Das gut versteckte Arthouse-Kino im weltberühmten Kunstzentrum Alte Baumwollspinnerei.

anemonen – Lesung und Film

anemonen dimmt das Licht und schmeißt die Kinoprojektoren an: Vorhang auf.

Während draußen der Winter klirrt, verlieren wir uns in den verwinkelten Gassen Roms, fläzen uns faul an einen Pool, kochen Kaffee in einem verwaisten Bürokomplex und geraten in einen Zauberwald. Wir trennen uns von Altlasten und richten unseren Blick nach vorne auf die Leinwand. Bei anemonen x Luru Kino wird das Kino zur Bühne und der Text zur Projektionsfläche.

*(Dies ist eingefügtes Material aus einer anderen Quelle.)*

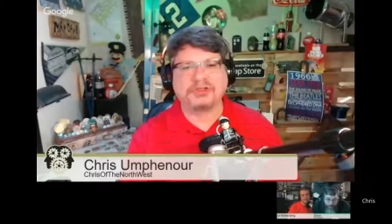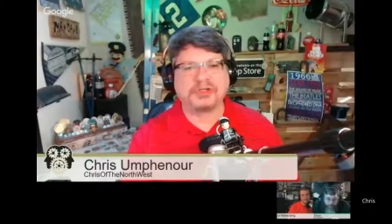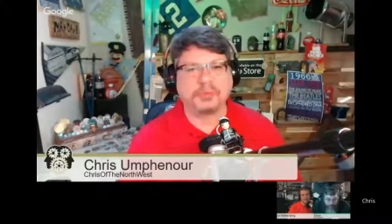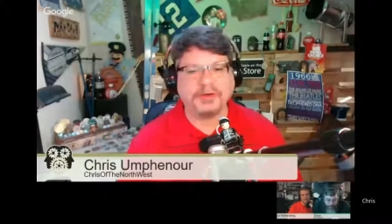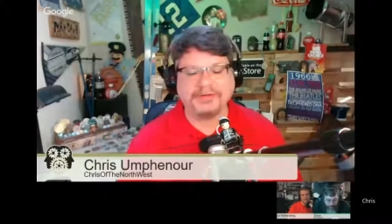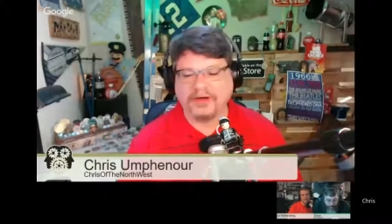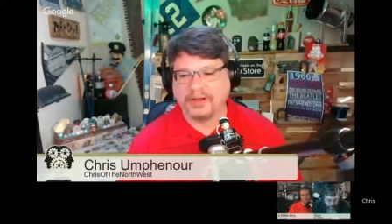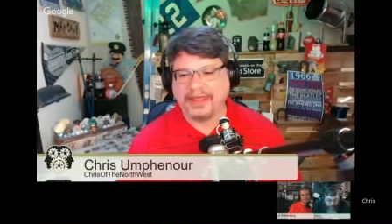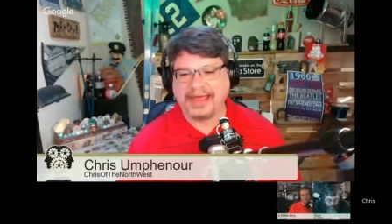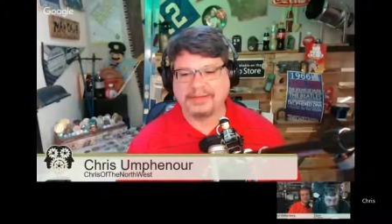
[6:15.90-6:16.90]
we've all
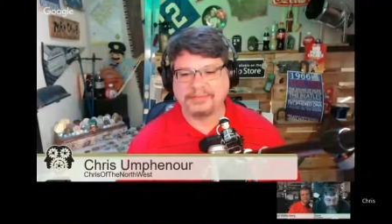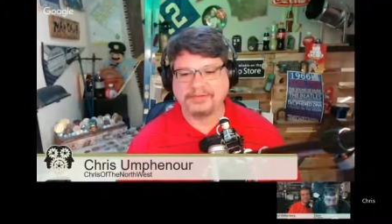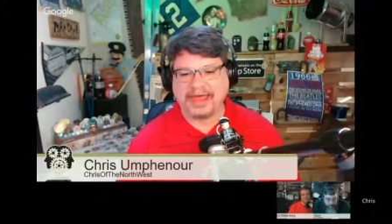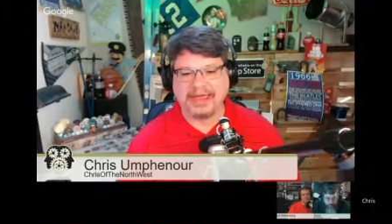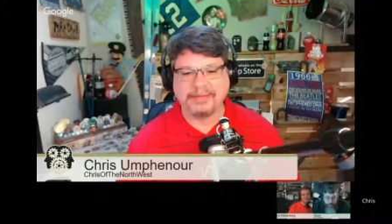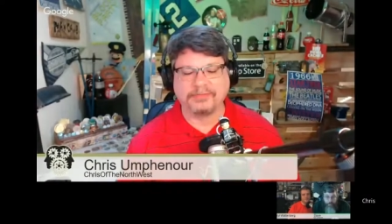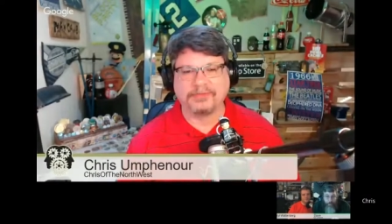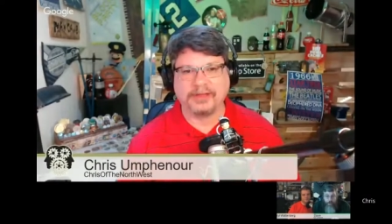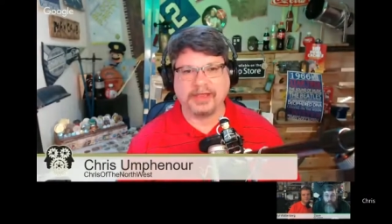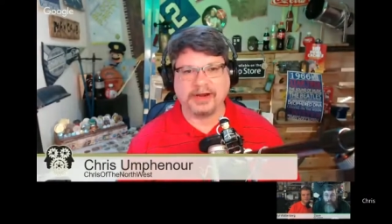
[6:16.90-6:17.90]
had times
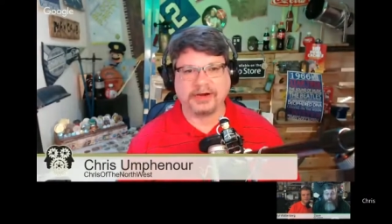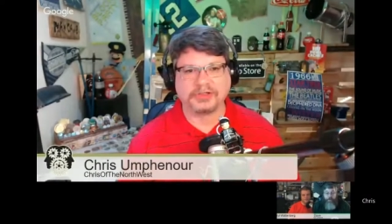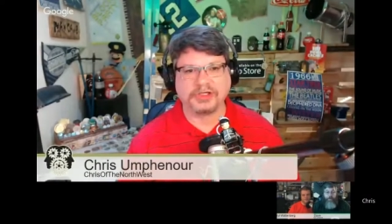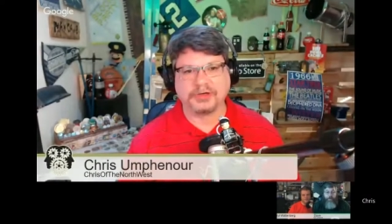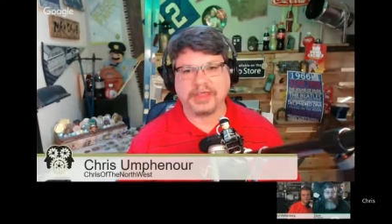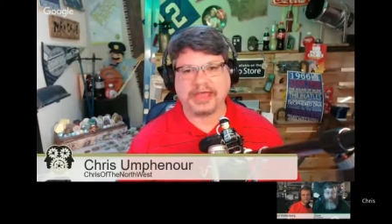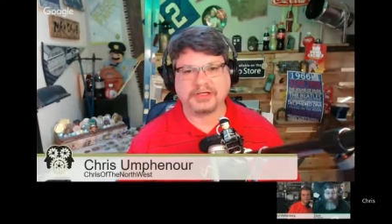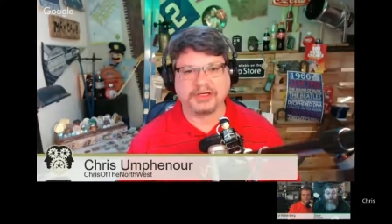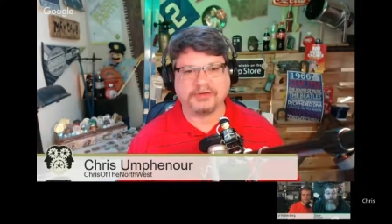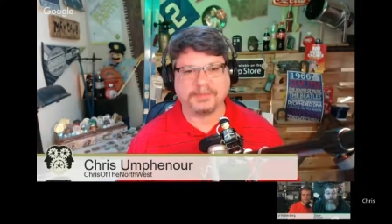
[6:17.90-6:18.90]
in our
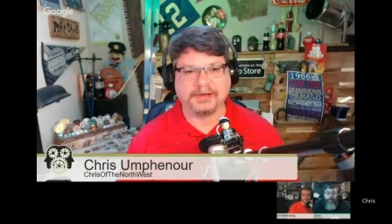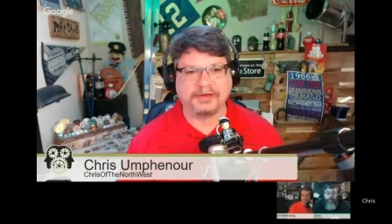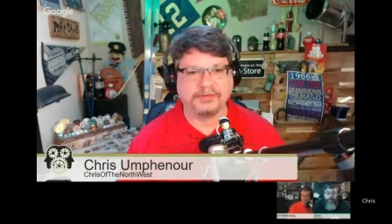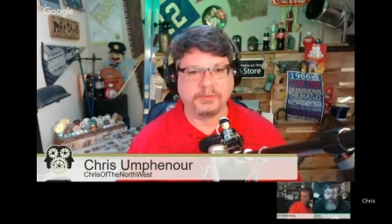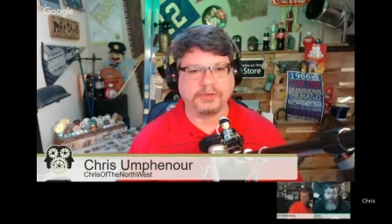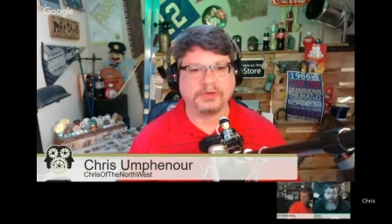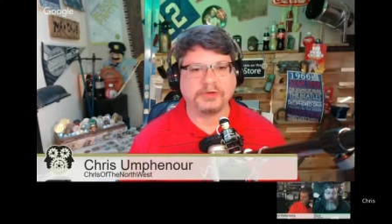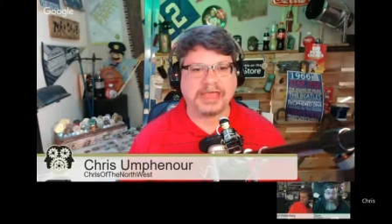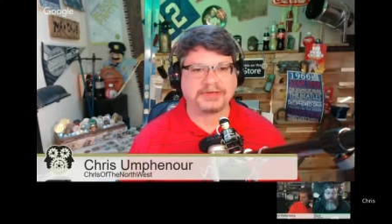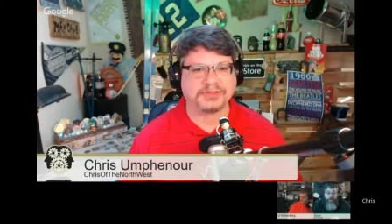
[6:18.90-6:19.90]
geocaching experience where the new
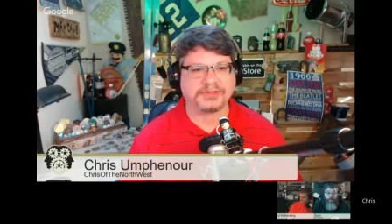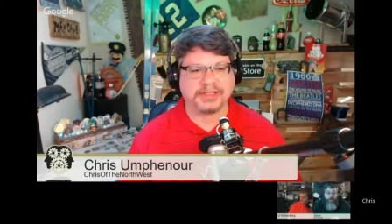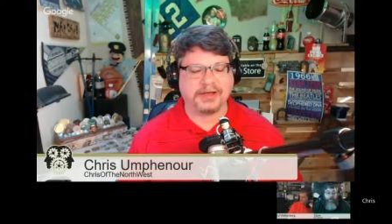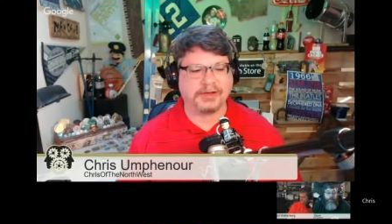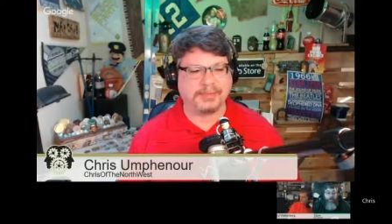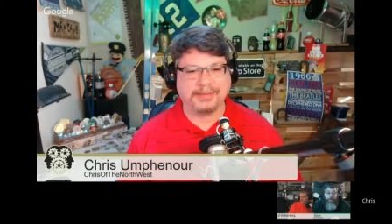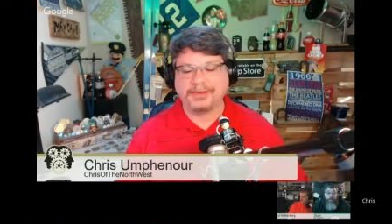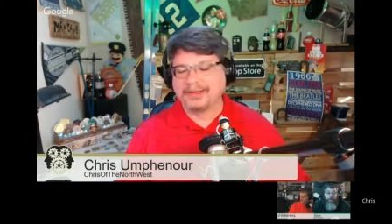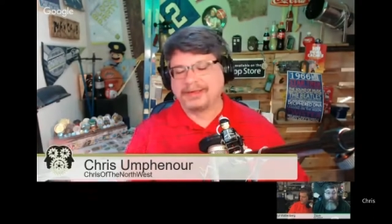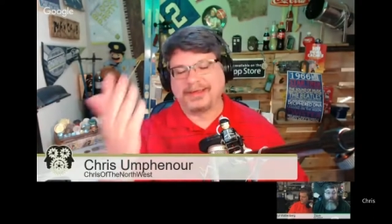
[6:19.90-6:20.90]
caches they all come up,
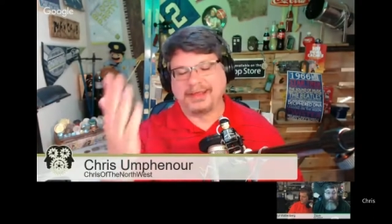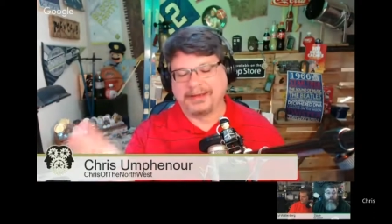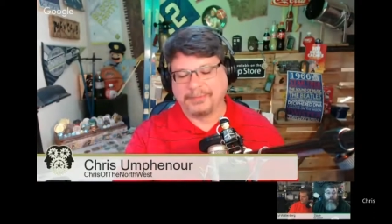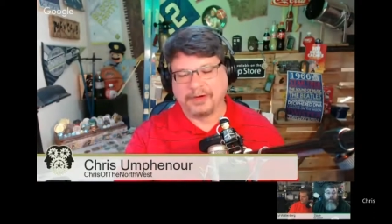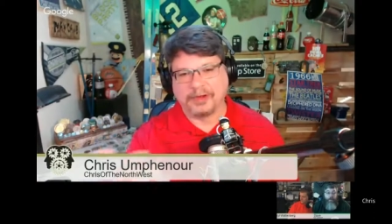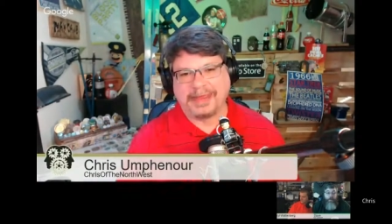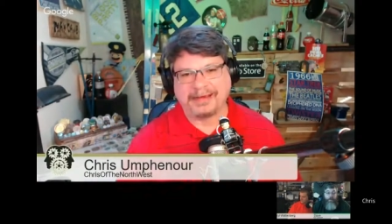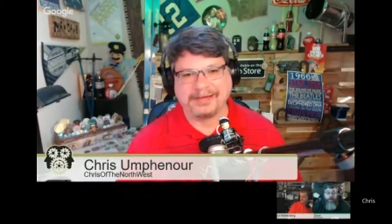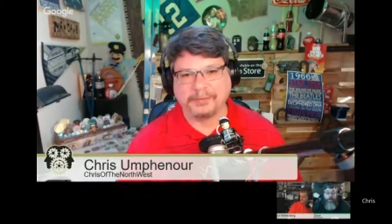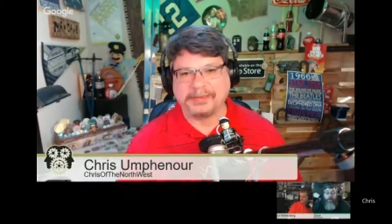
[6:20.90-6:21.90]
and I'm going to go back
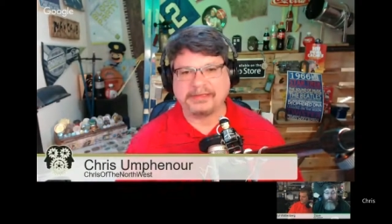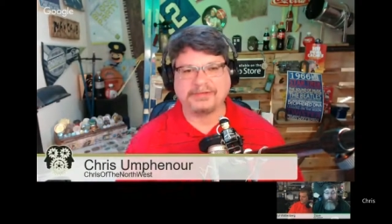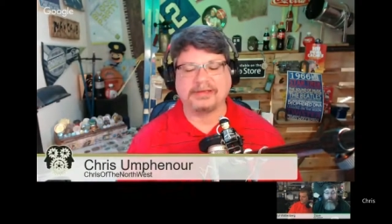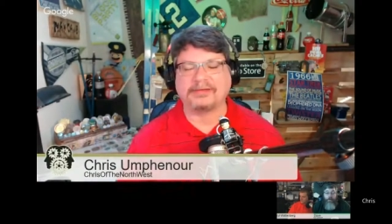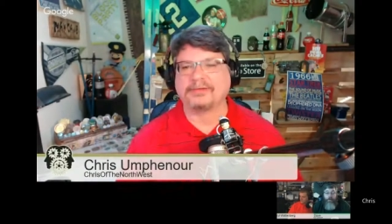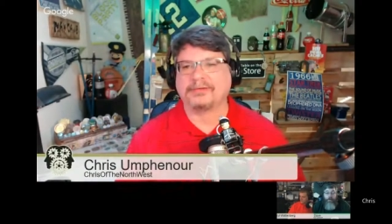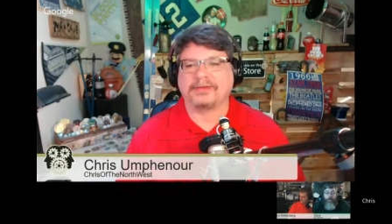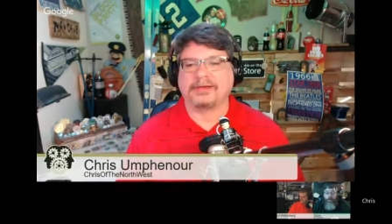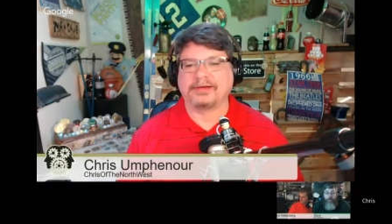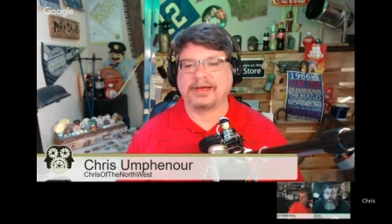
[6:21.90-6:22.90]
to
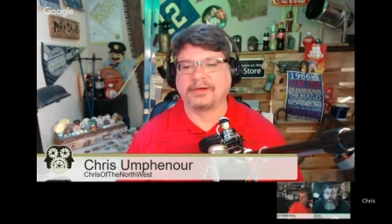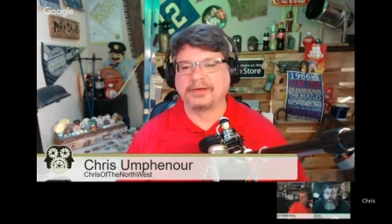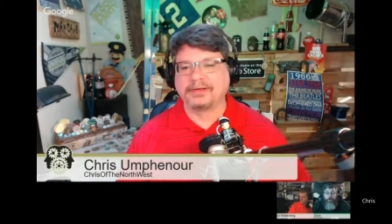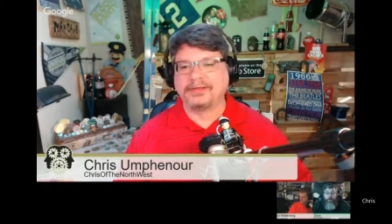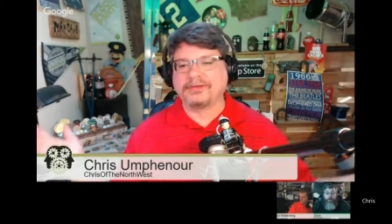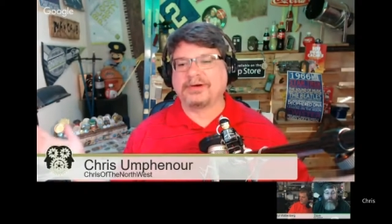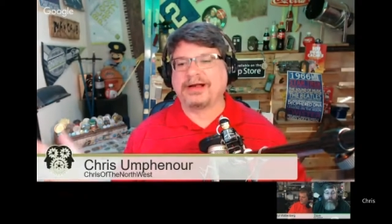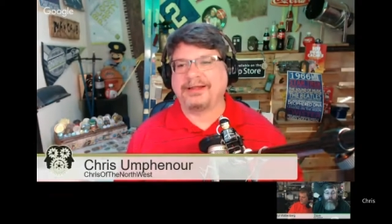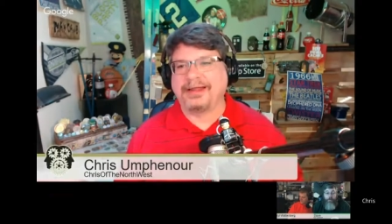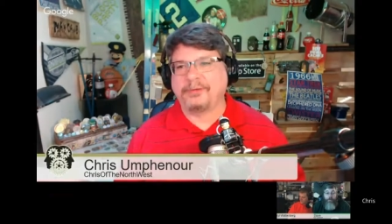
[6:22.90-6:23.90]
LPCs. These are
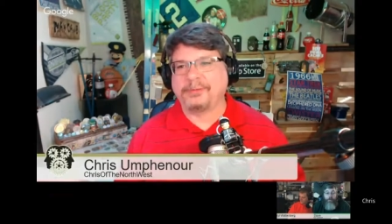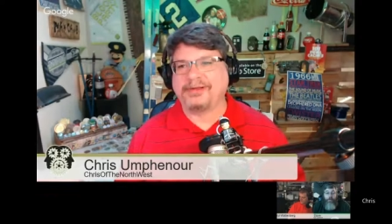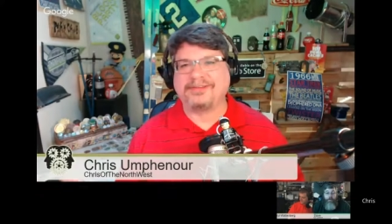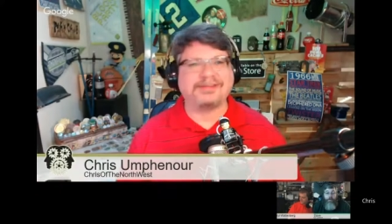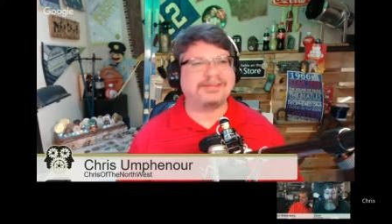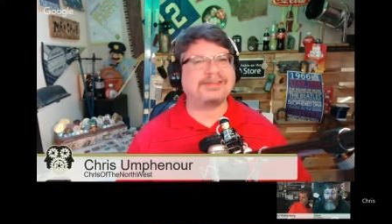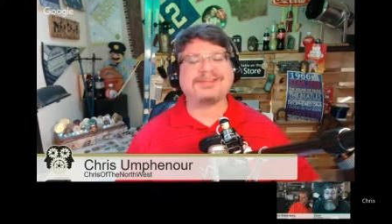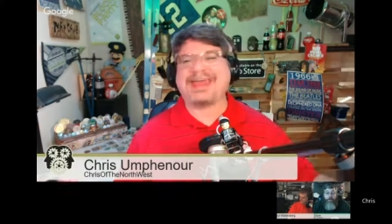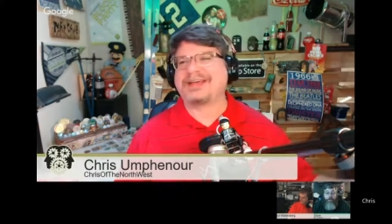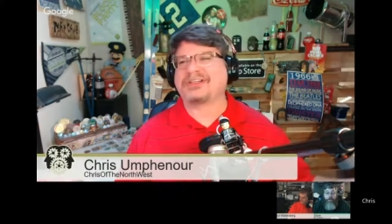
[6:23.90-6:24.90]
all LPCs. These
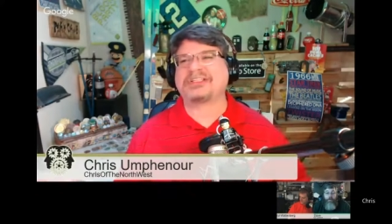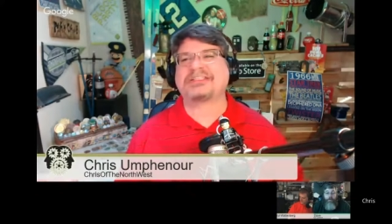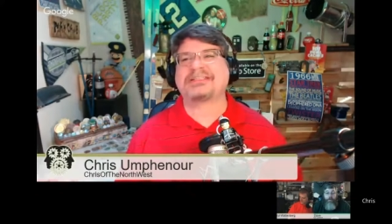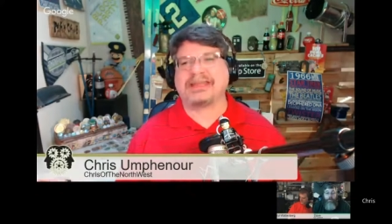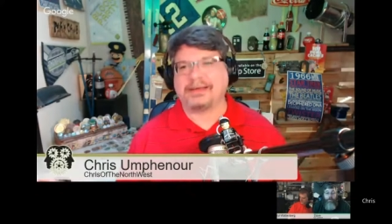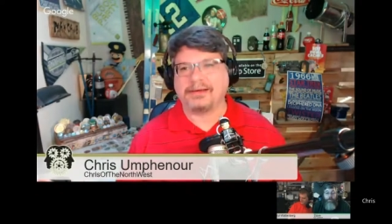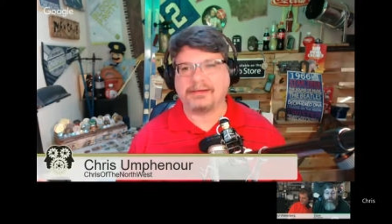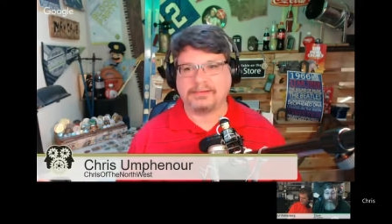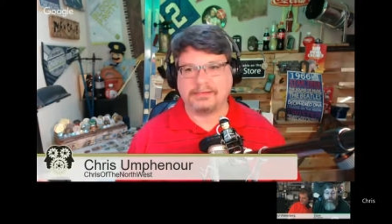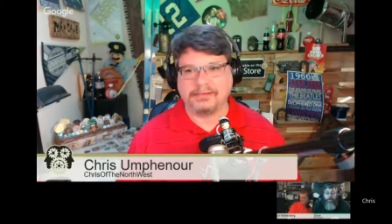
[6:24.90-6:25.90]
caches stink.
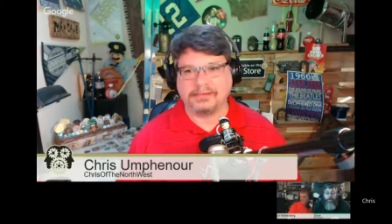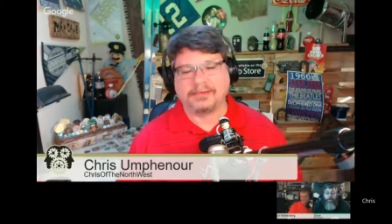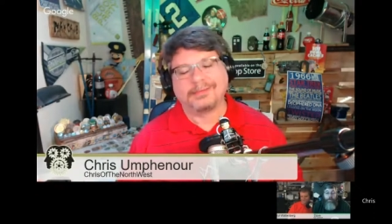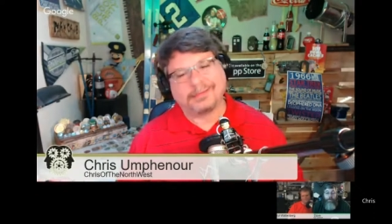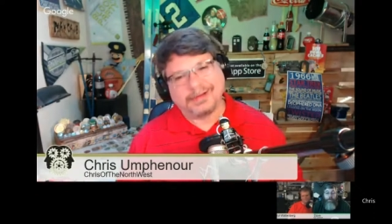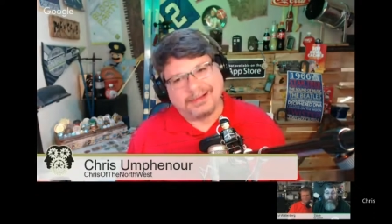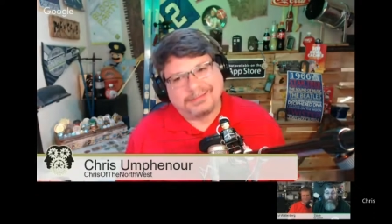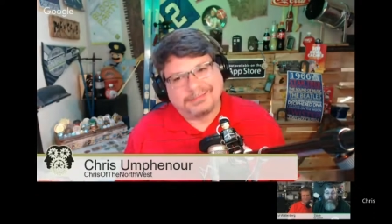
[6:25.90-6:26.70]
Well,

Mit Texten von Nadja Schäfer und Silvana Uibel und Filmen von Ingmar Stange, Elisabeth Wilke und Nina Moog.

5€ Eintritt.

 

Kink Gong aka Laurent Jeanneau vertont CHANG – A DRAMA OF THE WILDERNESS

Der nomadische Musiker und DIY-Ethnograph Laurent Jeanneau gründete 1999 sein Aufnahmearchiv und Kompositionsprojekt Kink Gong. 1991 verließ er seine Heimat Frankreich, um allein von Kenia nach Nigeria zu reisen. Seitdem hat Jeanneau auf vielen Reisen nach Südostasien (Kambodscha, Laos, Vietnam, China und Thailand) die lokalen Musiktraditionen ethnischer Minderheiten dokumentiert, deren Kulturen von der Modernisierung bedroht sind.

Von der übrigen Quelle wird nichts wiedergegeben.